Association Perspective
Scott J. Knoer, MS, PharmD, FASHP, APhA EVP and CEO

We finally got an important win in our fight to revamp the abusive and costly practices of retroactive direct and indirect remuneration (DIR) fees in the Medicare Part D program! Thanks to the efforts of our APhA board of trustees, assertive government affairs team, and the outstanding grassroots efforts of our members, we were able to achieve greater financial predictability for our pharmacists, reduce opacity within the prescription drug transactions, and provide huge savings to our patients at the pharmacy counter.
CMS issued a final rule that eliminates PBMs’ retroactive application of DIR fees. Beginning in 2024, they must be reflected in the negotiated price the patient pays at the pharmacy counter.
We are pleased with this important milestone, and we are incredibly appreciative of the federal officials—particularly the team at CMS—who saw this policy change across the goal line.
The regulatory achievement was a product of years of APhA’s advocacy work with valued partners like National Association of Chain Drug Stores (NACDS) and National Community Pharmacists Association (NCPA), who have led the charge on DIR reform from the start. We are proud to partner with NCPA on the lawsuit against HHS that likely had an influence on this change.
While there is good reason to celebrate this successful policy achievement, PBMs are many steps ahead; thanks to the excessive market concentration of their industry and the conflicts that arise from vertical integration, we know that it’s far too early to hang up the “Mission Accomplished” banner.

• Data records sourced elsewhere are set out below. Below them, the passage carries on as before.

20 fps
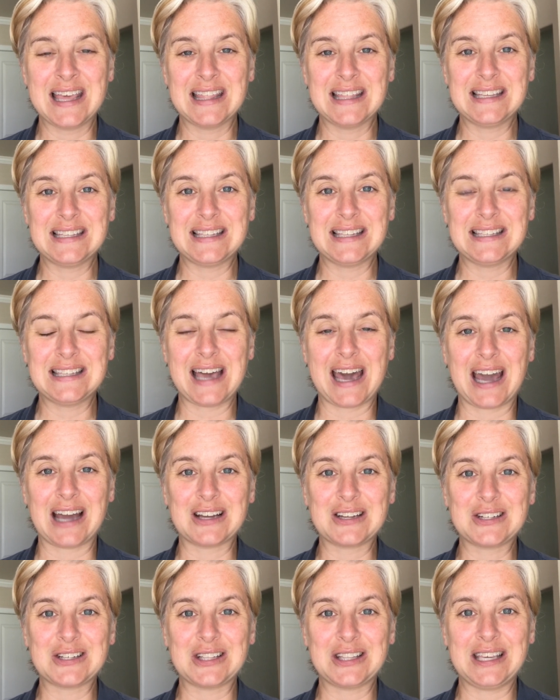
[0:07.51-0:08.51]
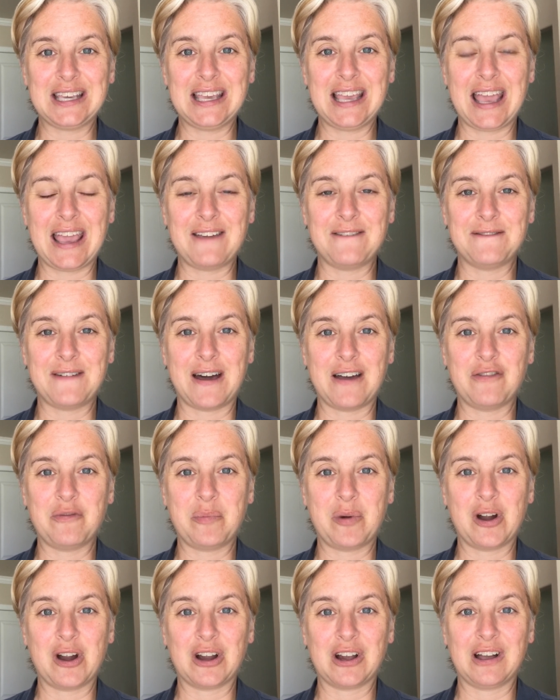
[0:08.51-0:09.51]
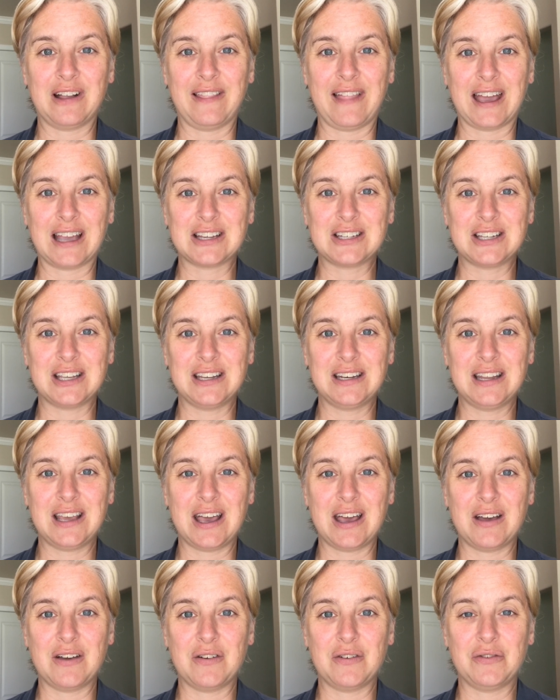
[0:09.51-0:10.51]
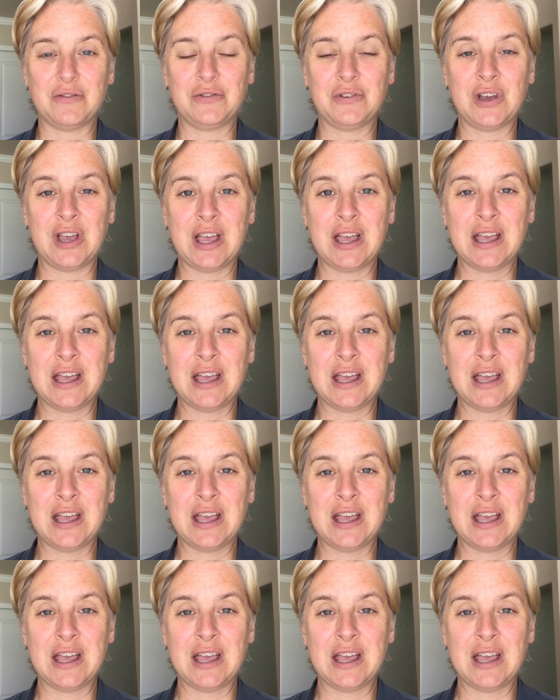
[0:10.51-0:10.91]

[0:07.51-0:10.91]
This is actually a 5-part collection of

CMS’ proposal sets a floor for pharmacy payment at the “lowest possible reimbursement” and allows for bonus payments for improved performance. Applying all pharmacy price concessions to the “negotiated price” at the point of sale will provide pharmacies with more information on the reimbursement they will receive for achieving or not achieving performance metrics, but it also means that there’s ambiguity surrounding the pharmacy’s complete financial picture after all dollars are accounted for. Under the final rule, PBMs will still be able to use DIR to extract arbitrary fees by moving them to the point of sale in addition to extracting other unreasonable concessions from pharmacies. Furthermore, the proposed rule continues to allow PBMs to arbitrarily determine the rates of reimbursement to pharmacies —often shouldering pharmacies of all shapes and sizes with crushing underpayments while steering more lucrative medications to the pharmacies owned by PBMs.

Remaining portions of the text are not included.